Quando se sente ameaçada, a mãe cria com a ajuda do filho uma oportunidade para escaparem. Para isso, passa a prepará-lo para enfrentar esse desafio: isso envolve sua confiança na capacidade do filho de compreender o que ela está dizendo. Essa confiança é expressa por ela nas suas conversas com o menino, em que diz “Você já tem cinco anos, certamente já tem a capacidade de compreender o que estou te contando sobre o mundo. O que ela está dizendo é algo como, “Você é grande o suficiente para entender e dar conta de todas essas mudanças”, uma bela aposta de confiança na inteligência e autonomia da criança.

No fim das contas, o filme mostra a criança com todo esse potencial, já que consegue escapar e ajudar a polícia a encontrar sua mãe. É importante notar, porém, que ela o faz como uma criança: não é sem dificuldade, não é com clareza absoluta, mas com o apoio de estranhos – o estranho passeando com o cachorro na rua que o socorre e a policial que o atende posteriormente -, que dão, cada um à sua maneira, uma estrutura para que a criança possa fazer o que precisa.

Após escaparem do cativeiro, é interessante ver a importância do apoio da família. Sua avó e seu avô postiço fornecem uma estrutura fundamental para a sua adaptação à nova realidade. Ver a construção dessa relação é emocionante, e nos remete à importância que, mesmo fora de situações de crise, a família tem em apoiar tanto as crianças quanto seus pais. Também chama nossa atenção o comentário médico: de que ele saiu a tempo do cativeiro, quando seu cérebro ainda tem neuroplasticidade, o que significa que ele tem maiores chances de recuperação e adaptação a uma vida normal do que se tivesse ficado mais tempo preso.

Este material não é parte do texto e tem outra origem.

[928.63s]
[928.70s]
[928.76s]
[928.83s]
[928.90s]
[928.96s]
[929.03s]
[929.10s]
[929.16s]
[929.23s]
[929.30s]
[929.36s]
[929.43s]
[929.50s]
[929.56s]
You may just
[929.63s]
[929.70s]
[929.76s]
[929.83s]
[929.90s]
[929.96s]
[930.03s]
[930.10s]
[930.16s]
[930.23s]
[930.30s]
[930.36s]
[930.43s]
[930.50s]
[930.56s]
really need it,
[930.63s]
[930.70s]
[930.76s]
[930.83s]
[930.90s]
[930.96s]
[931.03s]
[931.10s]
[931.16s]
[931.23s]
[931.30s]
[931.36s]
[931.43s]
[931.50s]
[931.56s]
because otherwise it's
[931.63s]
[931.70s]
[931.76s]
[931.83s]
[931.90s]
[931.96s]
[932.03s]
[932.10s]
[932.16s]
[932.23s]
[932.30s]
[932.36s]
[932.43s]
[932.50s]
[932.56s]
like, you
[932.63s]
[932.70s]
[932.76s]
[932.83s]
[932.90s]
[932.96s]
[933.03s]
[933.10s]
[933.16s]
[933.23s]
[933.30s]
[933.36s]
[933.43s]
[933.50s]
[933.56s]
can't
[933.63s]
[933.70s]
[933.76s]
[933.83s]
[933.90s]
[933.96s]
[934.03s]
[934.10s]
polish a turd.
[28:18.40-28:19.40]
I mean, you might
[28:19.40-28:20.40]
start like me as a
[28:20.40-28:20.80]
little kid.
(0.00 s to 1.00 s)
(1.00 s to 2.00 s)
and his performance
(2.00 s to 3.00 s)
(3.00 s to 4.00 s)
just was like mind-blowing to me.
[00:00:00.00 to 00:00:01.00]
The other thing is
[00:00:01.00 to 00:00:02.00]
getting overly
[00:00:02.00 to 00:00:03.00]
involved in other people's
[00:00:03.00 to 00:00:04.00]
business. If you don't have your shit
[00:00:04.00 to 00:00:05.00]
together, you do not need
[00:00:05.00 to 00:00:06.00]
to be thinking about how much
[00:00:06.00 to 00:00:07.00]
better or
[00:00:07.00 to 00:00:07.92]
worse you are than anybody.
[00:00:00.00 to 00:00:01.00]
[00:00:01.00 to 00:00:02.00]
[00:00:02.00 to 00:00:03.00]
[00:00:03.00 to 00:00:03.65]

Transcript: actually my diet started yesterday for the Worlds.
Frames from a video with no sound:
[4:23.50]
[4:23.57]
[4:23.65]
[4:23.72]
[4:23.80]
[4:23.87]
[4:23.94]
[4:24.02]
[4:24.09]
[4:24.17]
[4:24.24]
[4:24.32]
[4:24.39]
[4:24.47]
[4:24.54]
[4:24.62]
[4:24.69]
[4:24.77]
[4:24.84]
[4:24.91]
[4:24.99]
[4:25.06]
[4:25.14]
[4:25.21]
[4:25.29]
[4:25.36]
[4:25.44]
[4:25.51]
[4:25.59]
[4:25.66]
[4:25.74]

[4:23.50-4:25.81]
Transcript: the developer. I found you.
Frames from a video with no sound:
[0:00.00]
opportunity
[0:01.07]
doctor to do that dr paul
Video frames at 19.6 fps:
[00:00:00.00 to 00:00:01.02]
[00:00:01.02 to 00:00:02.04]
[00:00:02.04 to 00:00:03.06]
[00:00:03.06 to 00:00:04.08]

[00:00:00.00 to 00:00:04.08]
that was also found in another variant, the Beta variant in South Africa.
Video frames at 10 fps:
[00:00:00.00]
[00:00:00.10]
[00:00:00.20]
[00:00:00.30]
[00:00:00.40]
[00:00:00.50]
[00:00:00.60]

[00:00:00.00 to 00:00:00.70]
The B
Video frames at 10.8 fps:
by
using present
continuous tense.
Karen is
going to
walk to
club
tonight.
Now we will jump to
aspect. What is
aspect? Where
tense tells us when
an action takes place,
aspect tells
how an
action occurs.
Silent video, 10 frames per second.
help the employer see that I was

O filme é contado do ponto de vista de Jack, cuja perspectiva infantil dá o tom da narrativa. Ele narra, ao longo da história, como vê o mundo dentro do quarto, e depois nos apresenta sua percepção de uma criança cujo universo foi radicalmente expandido de uma hora para a outra, revelando como assimila mudanças de grande escala, tendo vivido até ali em total confinamento. A câmera, em determinados momentos, simula seu olhar, aproximando mais ainda o espectador da perspectiva de Jack.